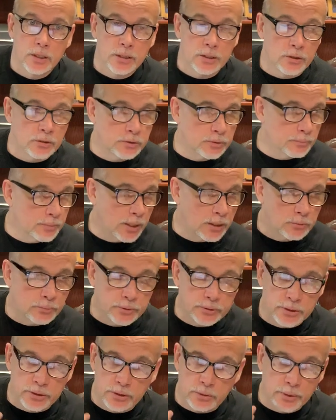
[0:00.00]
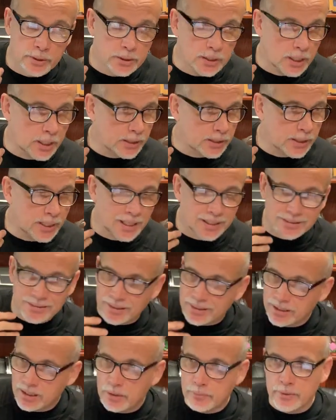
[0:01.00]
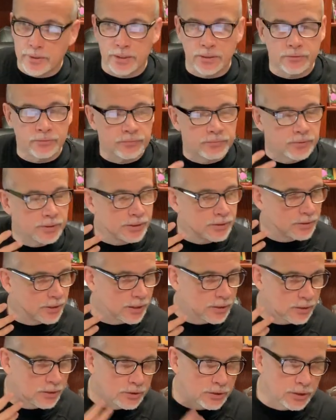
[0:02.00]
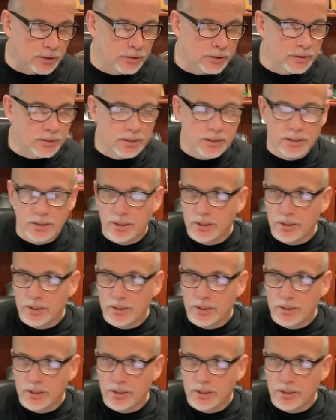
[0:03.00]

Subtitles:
You know, sometimes we say, you know what, God, God's not coming. He's not going to do it.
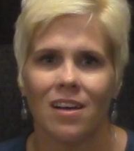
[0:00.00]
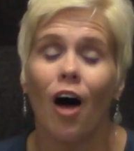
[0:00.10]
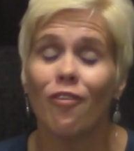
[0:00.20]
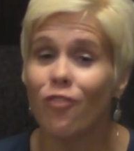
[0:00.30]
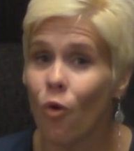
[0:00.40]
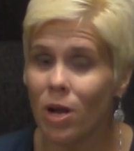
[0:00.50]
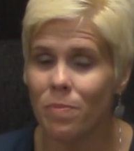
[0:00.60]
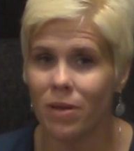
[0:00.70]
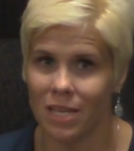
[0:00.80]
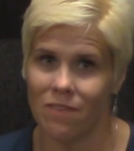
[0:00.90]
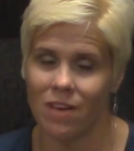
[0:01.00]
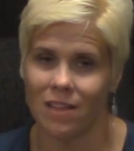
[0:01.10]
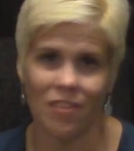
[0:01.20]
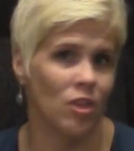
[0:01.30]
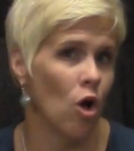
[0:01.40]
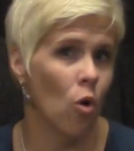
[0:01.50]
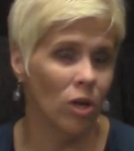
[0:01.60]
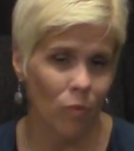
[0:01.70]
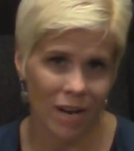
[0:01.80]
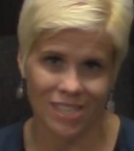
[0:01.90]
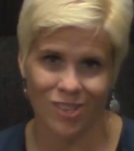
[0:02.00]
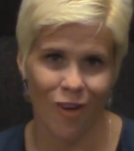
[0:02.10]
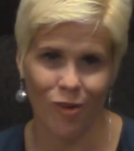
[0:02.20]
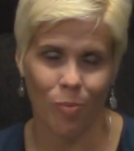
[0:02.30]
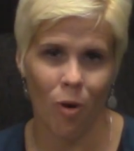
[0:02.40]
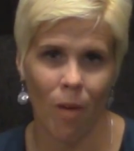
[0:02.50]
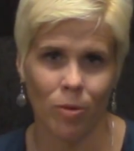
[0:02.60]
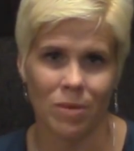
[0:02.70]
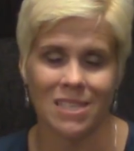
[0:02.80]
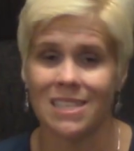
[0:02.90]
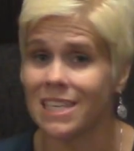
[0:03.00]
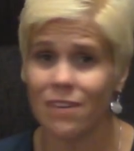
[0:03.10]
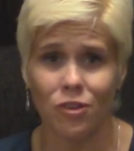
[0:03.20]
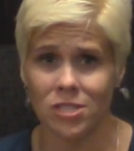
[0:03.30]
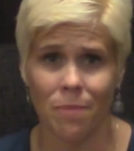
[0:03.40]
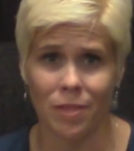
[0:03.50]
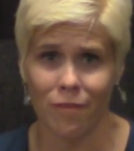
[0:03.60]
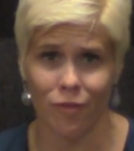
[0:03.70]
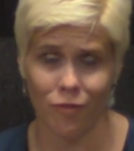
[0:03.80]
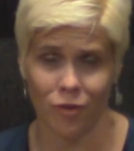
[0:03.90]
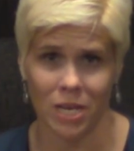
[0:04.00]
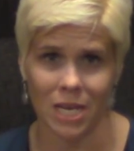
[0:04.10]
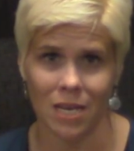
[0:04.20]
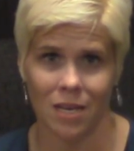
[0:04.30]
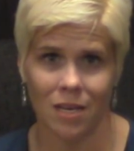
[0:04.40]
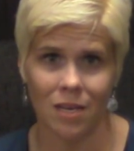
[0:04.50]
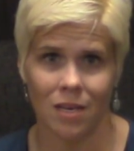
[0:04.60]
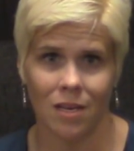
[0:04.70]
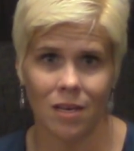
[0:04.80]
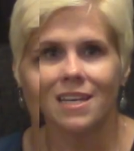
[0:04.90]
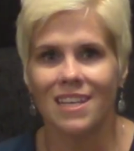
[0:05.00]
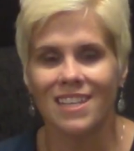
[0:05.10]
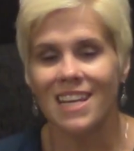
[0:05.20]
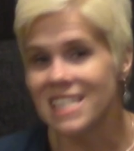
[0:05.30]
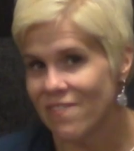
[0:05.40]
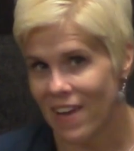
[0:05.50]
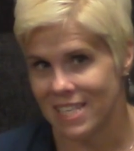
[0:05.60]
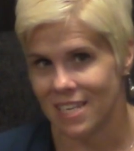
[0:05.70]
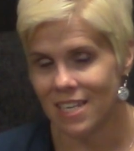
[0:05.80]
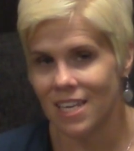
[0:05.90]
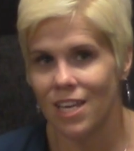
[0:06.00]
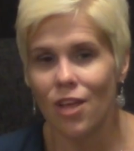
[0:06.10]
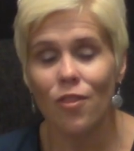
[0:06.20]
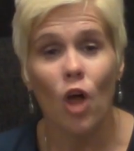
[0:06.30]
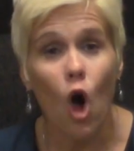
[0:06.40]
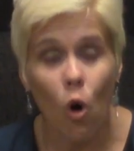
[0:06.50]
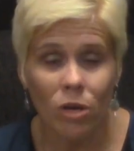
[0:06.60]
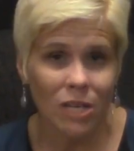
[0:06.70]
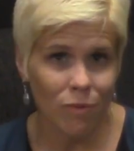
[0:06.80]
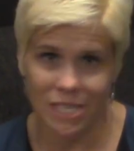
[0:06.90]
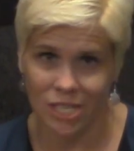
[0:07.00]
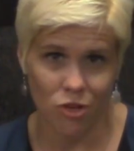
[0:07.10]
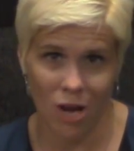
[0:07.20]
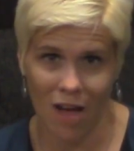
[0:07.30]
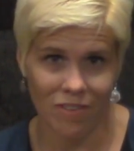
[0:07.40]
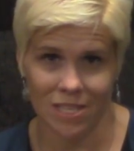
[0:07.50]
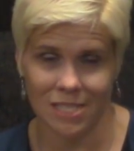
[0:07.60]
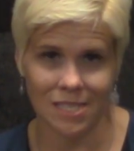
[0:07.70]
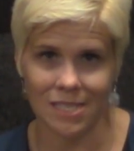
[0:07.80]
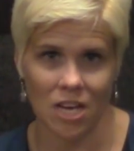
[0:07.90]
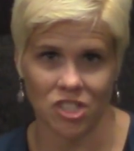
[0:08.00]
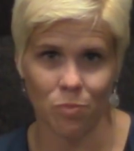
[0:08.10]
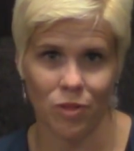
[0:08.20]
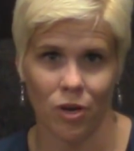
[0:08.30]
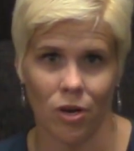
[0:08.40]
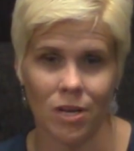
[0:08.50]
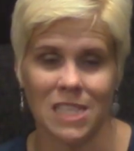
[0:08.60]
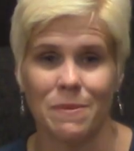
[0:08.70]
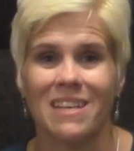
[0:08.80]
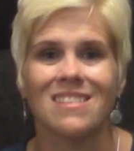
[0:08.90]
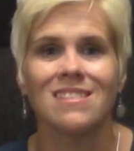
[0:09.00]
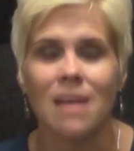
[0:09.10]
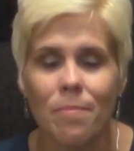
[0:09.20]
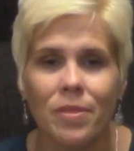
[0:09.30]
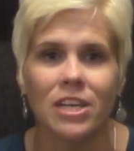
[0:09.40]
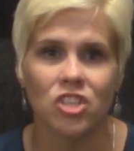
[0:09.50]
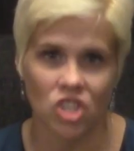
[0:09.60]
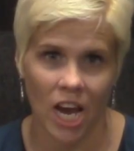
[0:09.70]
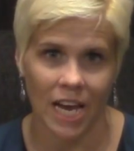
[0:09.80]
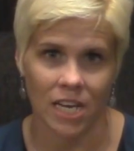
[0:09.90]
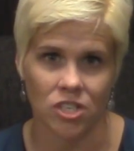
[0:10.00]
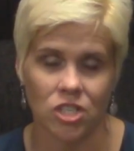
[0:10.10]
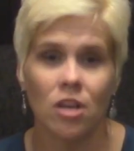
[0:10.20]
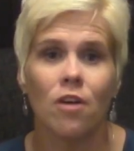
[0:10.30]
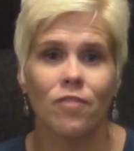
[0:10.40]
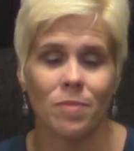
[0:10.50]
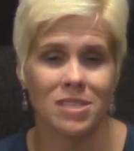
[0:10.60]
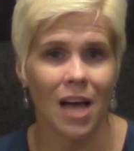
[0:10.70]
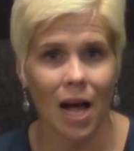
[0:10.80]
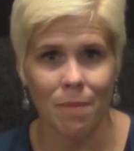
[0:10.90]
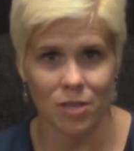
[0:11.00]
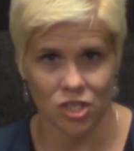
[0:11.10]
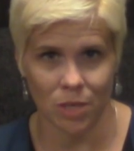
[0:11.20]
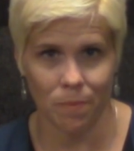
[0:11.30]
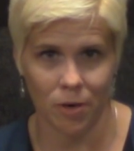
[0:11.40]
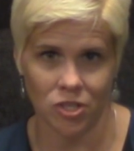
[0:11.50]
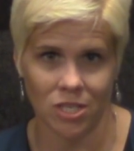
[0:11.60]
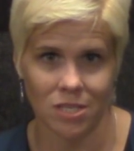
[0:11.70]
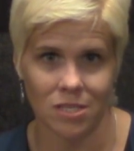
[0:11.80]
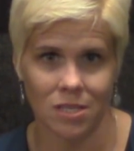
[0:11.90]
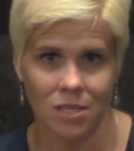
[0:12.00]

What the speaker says: Avoid believing that the only way to solve her problem is to give her something for free. Let's face it, the only reason you're having this discussion with her is because something changed from the time that she purchased.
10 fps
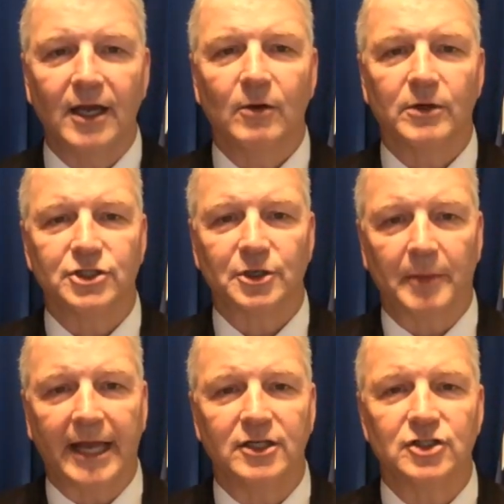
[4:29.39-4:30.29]
where she
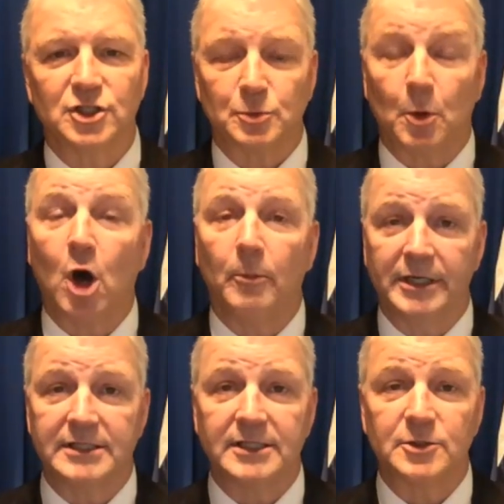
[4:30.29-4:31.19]
managed a small
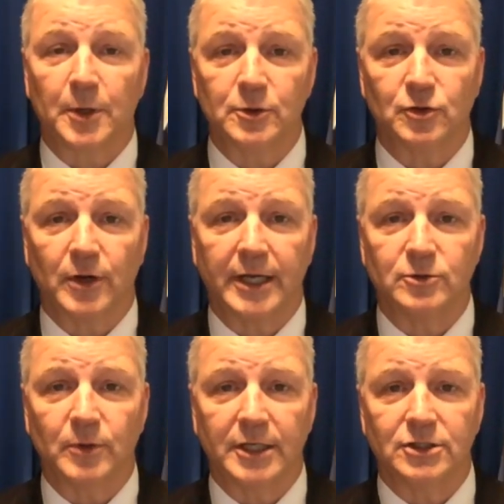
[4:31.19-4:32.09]
business
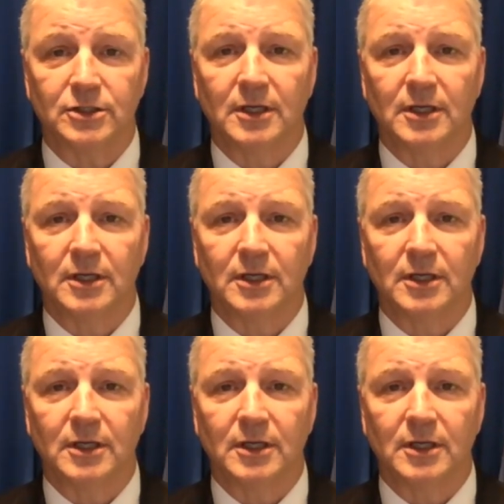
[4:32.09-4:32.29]
post-graduation.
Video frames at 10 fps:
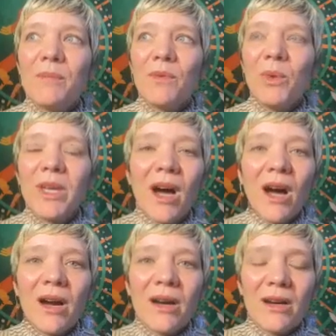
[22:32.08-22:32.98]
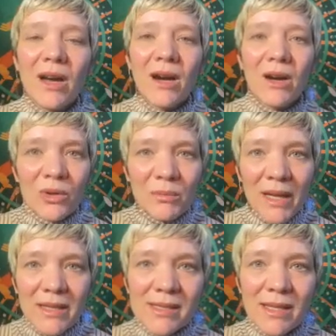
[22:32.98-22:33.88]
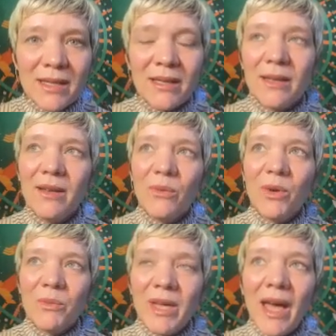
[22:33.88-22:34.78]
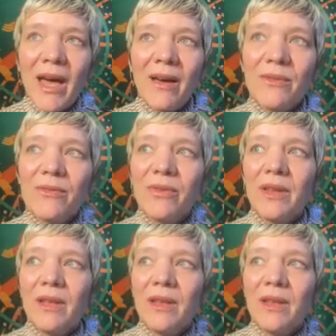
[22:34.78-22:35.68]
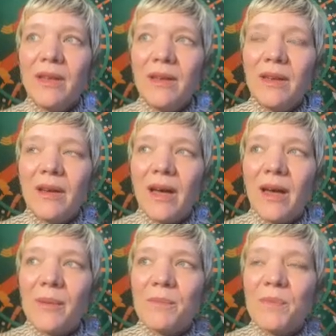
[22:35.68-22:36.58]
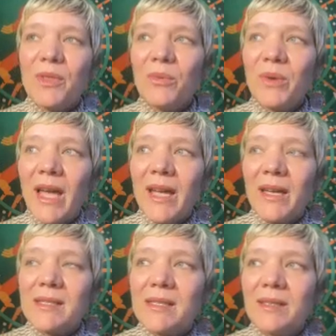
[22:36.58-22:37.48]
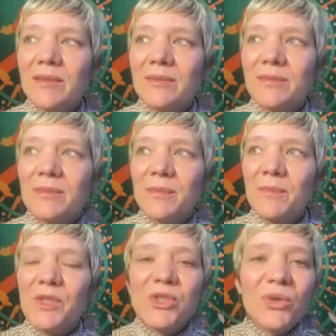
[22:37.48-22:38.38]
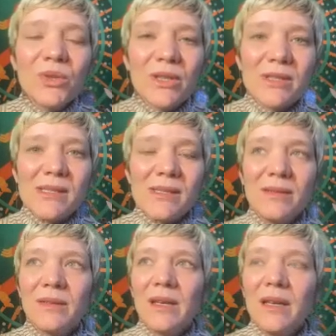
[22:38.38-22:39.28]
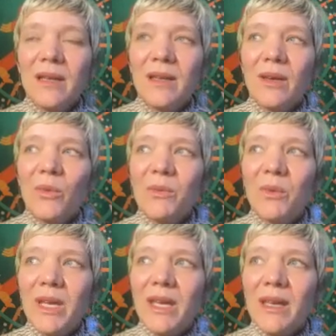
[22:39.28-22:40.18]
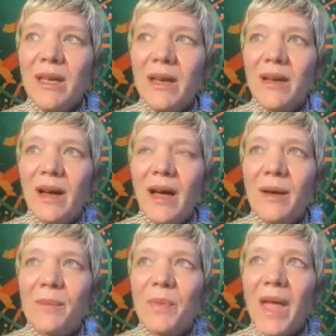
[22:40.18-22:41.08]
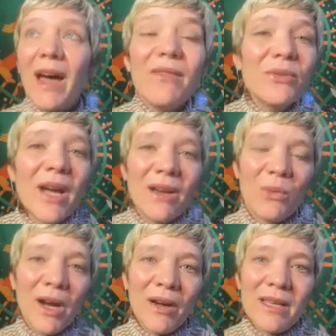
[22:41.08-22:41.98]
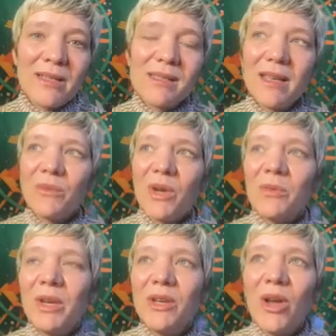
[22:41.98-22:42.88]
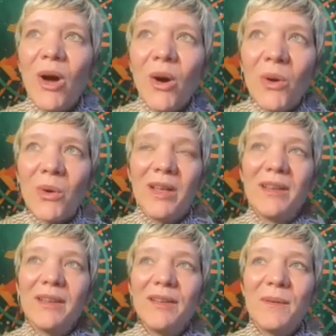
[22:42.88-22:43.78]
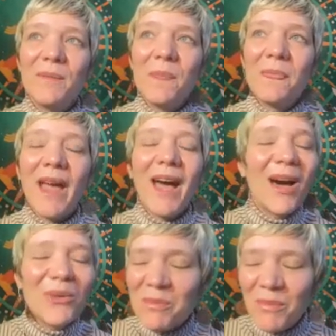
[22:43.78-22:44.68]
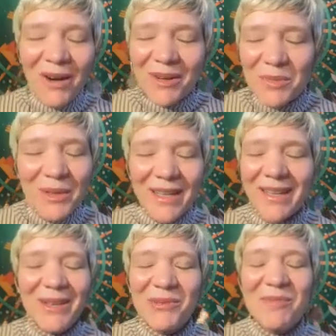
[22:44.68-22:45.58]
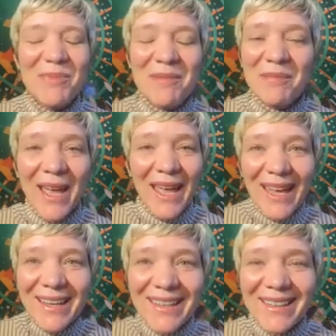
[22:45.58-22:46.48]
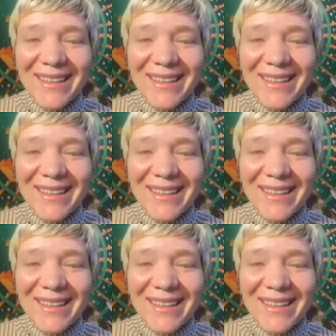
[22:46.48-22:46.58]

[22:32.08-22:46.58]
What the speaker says: we are our own medicine when we have the right tools, when we have the right awareness, and when we know how remarkably we've been made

- Problem requirements: Each entry above should be given again exactly, with its pictures omitted.

- Completed task:
[0:00.00]
[0:01.00]
[0:02.00]
[0:03.00]

Subtitles:
You know, sometimes we say, you know what, God, God's not coming. He's not going to do it.
[0:00.00]
[0:00.10]
[0:00.20]
[0:00.30]
[0:00.40]
[0:00.50]
[0:00.60]
[0:00.70]
[0:00.80]
[0:00.90]
[0:01.00]
[0:01.10]
[0:01.20]
[0:01.30]
[0:01.40]
[0:01.50]
[0:01.60]
[0:01.70]
[0:01.80]
[0:01.90]
[0:02.00]
[0:02.10]
[0:02.20]
[0:02.30]
[0:02.40]
[0:02.50]
[0:02.60]
[0:02.70]
[0:02.80]
[0:02.90]
[0:03.00]
[0:03.10]
[0:03.20]
[0:03.30]
[0:03.40]
[0:03.50]
[0:03.60]
[0:03.70]
[0:03.80]
[0:03.90]
[0:04.00]
[0:04.10]
[0:04.20]
[0:04.30]
[0:04.40]
[0:04.50]
[0:04.60]
[0:04.70]
[0:04.80]
[0:04.90]
[0:05.00]
[0:05.10]
[0:05.20]
[0:05.30]
[0:05.40]
[0:05.50]
[0:05.60]
[0:05.70]
[0:05.80]
[0:05.90]
[0:06.00]
[0:06.10]
[0:06.20]
[0:06.30]
[0:06.40]
[0:06.50]
[0:06.60]
[0:06.70]
[0:06.80]
[0:06.90]
[0:07.00]
[0:07.10]
[0:07.20]
[0:07.30]
[0:07.40]
[0:07.50]
[0:07.60]
[0:07.70]
[0:07.80]
[0:07.90]
[0:08.00]
[0:08.10]
[0:08.20]
[0:08.30]
[0:08.40]
[0:08.50]
[0:08.60]
[0:08.70]
[0:08.80]
[0:08.90]
[0:09.00]
[0:09.10]
[0:09.20]
[0:09.30]
[0:09.40]
[0:09.50]
[0:09.60]
[0:09.70]
[0:09.80]
[0:09.90]
[0:10.00]
[0:10.10]
[0:10.20]
[0:10.30]
[0:10.40]
[0:10.50]
[0:10.60]
[0:10.70]
[0:10.80]
[0:10.90]
[0:11.00]
[0:11.10]
[0:11.20]
[0:11.30]
[0:11.40]
[0:11.50]
[0:11.60]
[0:11.70]
[0:11.80]
[0:11.90]
[0:12.00]

What the speaker says: Avoid believing that the only way to solve her problem is to give her something for free. Let's face it, the only reason you're having this discussion with her is because something changed from the time that she purchased.
10 fps
[4:29.39-4:30.29]
where she
[4:30.29-4:31.19]
managed a small
[4:31.19-4:32.09]
business
[4:32.09-4:32.29]
post-graduation.
Video frames at 10 fps:
[22:32.08-22:32.98]
[22:32.98-22:33.88]
[22:33.88-22:34.78]
[22:34.78-22:35.68]
[22:35.68-22:36.58]
[22:36.58-22:37.48]
[22:37.48-22:38.38]
[22:38.38-22:39.28]
[22:39.28-22:40.18]
[22:40.18-22:41.08]
[22:41.08-22:41.98]
[22:41.98-22:42.88]
[22:42.88-22:43.78]
[22:43.78-22:44.68]
[22:44.68-22:45.58]
[22:45.58-22:46.48]
[22:46.48-22:46.58]

[22:32.08-22:46.58]
What the speaker says: we are our own medicine when we have the right tools, when we have the right awareness, and when we know how remarkably we've been made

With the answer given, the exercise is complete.